How to cite this article:
Pandey H, Das SS, Chaudhary R. Red cell alloimmunization in transfused patients: A silent epidemic revisited. Asian J Transfus Sci 2014;8:75-7

How to cite this URL:
Pandey H, Das SS, Chaudhary R. Red cell alloimmunization in transfused patients: A silent epidemic revisited. Asian J Transfus Sci [serial online] 2014 [cited 2022 Oct 3];8:75-7. Available from:

Alloimmunization consists of the induction of immunity in response to foreign antigen(s) encountered through exposure to cells or tissues from a genetically different member of the same species. [1] It is one of the major complications of regular blood transfusions, particularly in patients who are chronically transfused. Blood group antigens can be immunogenic in individuals who lack the corresponding antigen on their red blood cells (RBCs). This mismatch can occur during transfusion of antigen­positive blood into someone who is antigen-negative, or during pregnancy when the mother lacks a blood group antigen that is contained on the fetal RBCs. In the former case, this can result in immunization of the transfusion recipient and the production of alloantibody that may cause a hemolytic transfusion reaction. [2]

Observational studies in random patients, who most often receive incidental transfusions, and pregnant women estimated the antibody prevalence between <1-3%. This incidence increases in multiply transfused patients and transfusion-dependent patients which include patients with sickle cell disease (SCD), severe thalassemia syndromes, severe aplastic anemia, myelodysplastic syndromes, and other congenital or acquired chronic anemias. The incidence in these patient groups has been reported to vary from 8% to 76% among different countries. [3]

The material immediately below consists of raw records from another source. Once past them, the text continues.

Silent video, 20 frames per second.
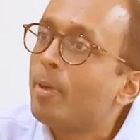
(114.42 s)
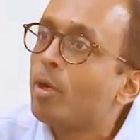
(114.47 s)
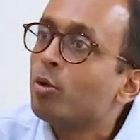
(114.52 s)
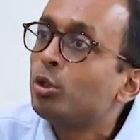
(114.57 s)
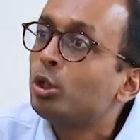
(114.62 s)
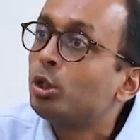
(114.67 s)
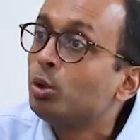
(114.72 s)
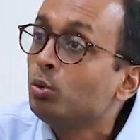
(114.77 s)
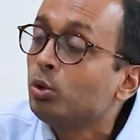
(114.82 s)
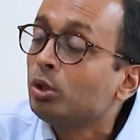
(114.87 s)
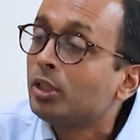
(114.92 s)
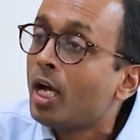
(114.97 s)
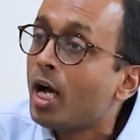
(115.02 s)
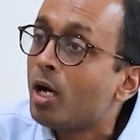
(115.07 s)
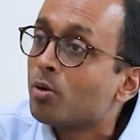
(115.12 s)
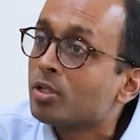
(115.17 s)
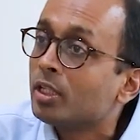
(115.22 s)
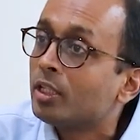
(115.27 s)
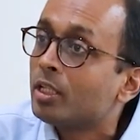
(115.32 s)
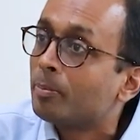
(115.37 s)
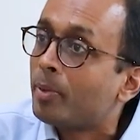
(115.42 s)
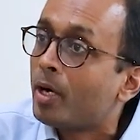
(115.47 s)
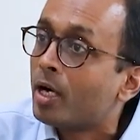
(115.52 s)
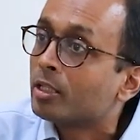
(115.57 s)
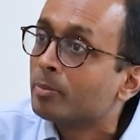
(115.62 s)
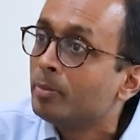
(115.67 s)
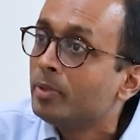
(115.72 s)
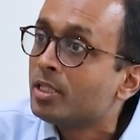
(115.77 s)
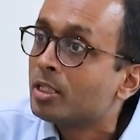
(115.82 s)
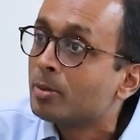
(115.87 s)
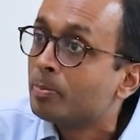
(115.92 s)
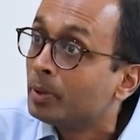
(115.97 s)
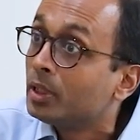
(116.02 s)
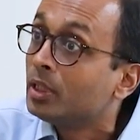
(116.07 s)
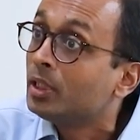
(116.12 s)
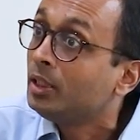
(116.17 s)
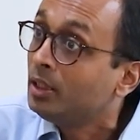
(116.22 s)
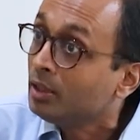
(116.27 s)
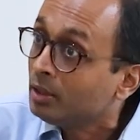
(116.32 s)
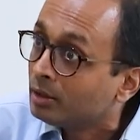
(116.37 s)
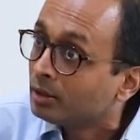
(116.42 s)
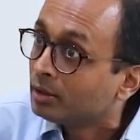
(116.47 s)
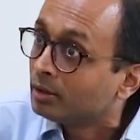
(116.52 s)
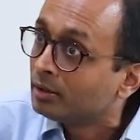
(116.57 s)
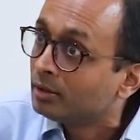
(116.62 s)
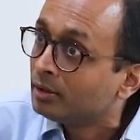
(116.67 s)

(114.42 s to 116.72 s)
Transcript: about 2,000 apartments per year.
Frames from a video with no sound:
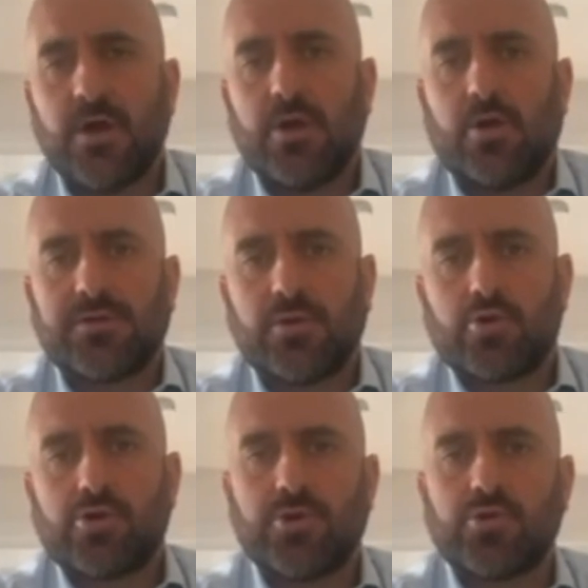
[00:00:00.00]

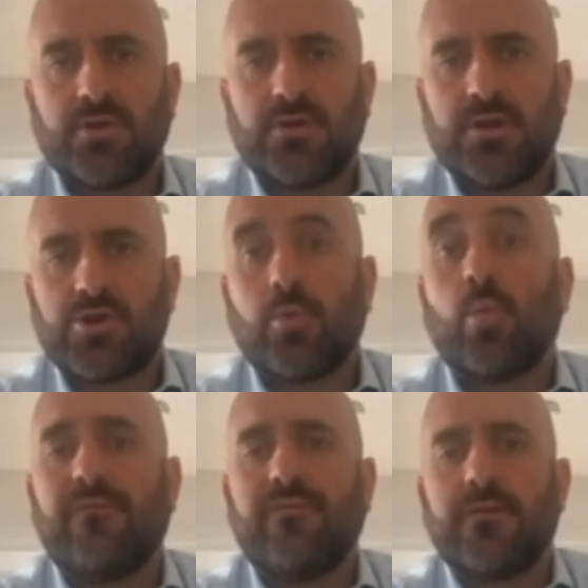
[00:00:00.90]
constitutional jurisdictions
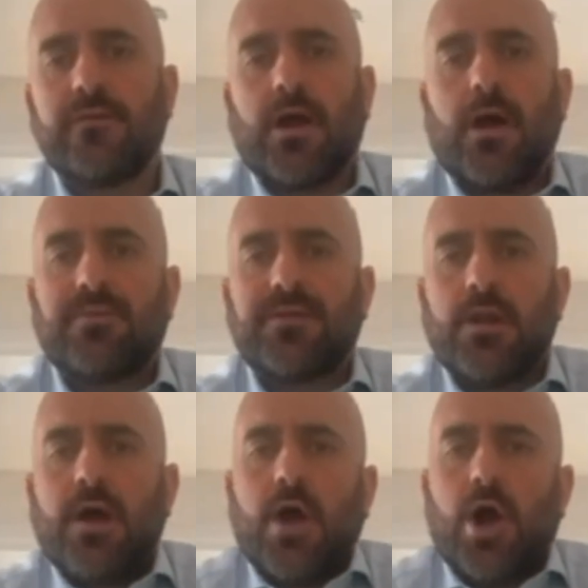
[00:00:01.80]
within the Council
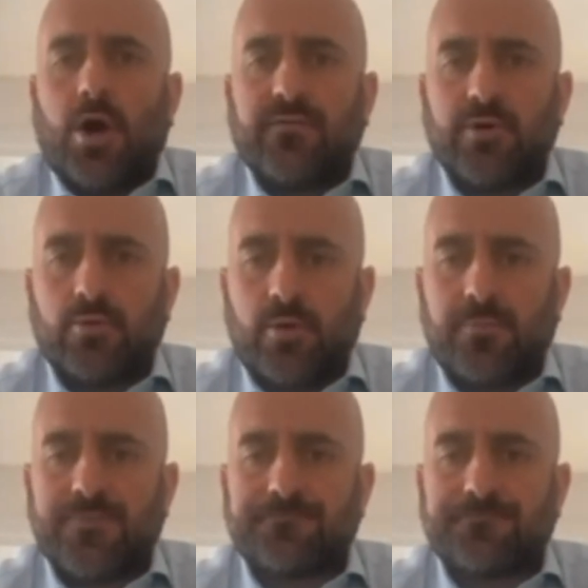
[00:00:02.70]
of Europe.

The reported prevalence of alloimmunization in multi-transfused patients in India is comparatively low varying from approximately 3% to 10%. [4],[5],[6] In the study by Dhawan et al. [7] in this journal, the incidence of red cell alloimmunization is relatively low (5.64%), which is in accordance with studies from India. This low rate of alloimmunization may be explained by the presumed high phenotypic compatibility between blood donors and the patients. The genetic disparity between patient and donor RBC phenotypes is considered to be the main reason for the high immunization risk in patients with SCD in USA. Especially, C, Fya, Fyb, Jkb and S RBC antigens are significantly less frequent (P < 0.001) in the predominantly black sickle cell patients than in the predominantly white donors [8] and antibodies against these antigens are more frequently found than in most other patients. Studies in sickle cell patients performed in Jamaica [9] with a closer racial matching of donor and recipients, showed a 3 times lower immunization risk compared with European and American studies (9% vs. 27%). This led to the policy to prophylactically match donor RBCs for RH and K antigens in patients with hemoglobinopathies.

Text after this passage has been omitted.